**Exercise directions**
The records below are to be set down again exactly, with the pictures left out.

**Input records**
┌──
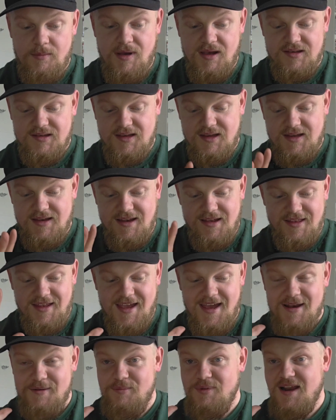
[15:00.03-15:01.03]
basket. Now,
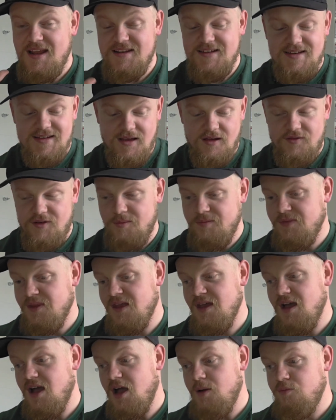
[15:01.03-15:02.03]
they had plenty of them.
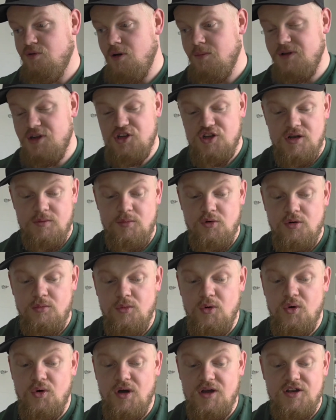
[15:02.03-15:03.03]
I probably should have bought
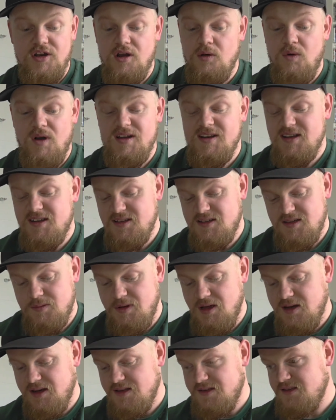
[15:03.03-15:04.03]
more. I don't know why I didn't, to
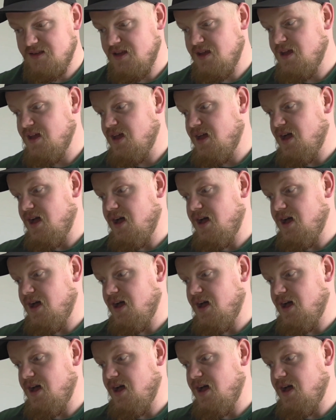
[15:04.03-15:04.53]
be honest.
└──
**Worked solution**
[15:00.03-15:01.03]
basket. Now,
[15:01.03-15:02.03]
they had plenty of them.
[15:02.03-15:03.03]
I probably should have bought
[15:03.03-15:04.03]
more. I don't know why I didn't, to
[15:04.03-15:04.53]
be honest.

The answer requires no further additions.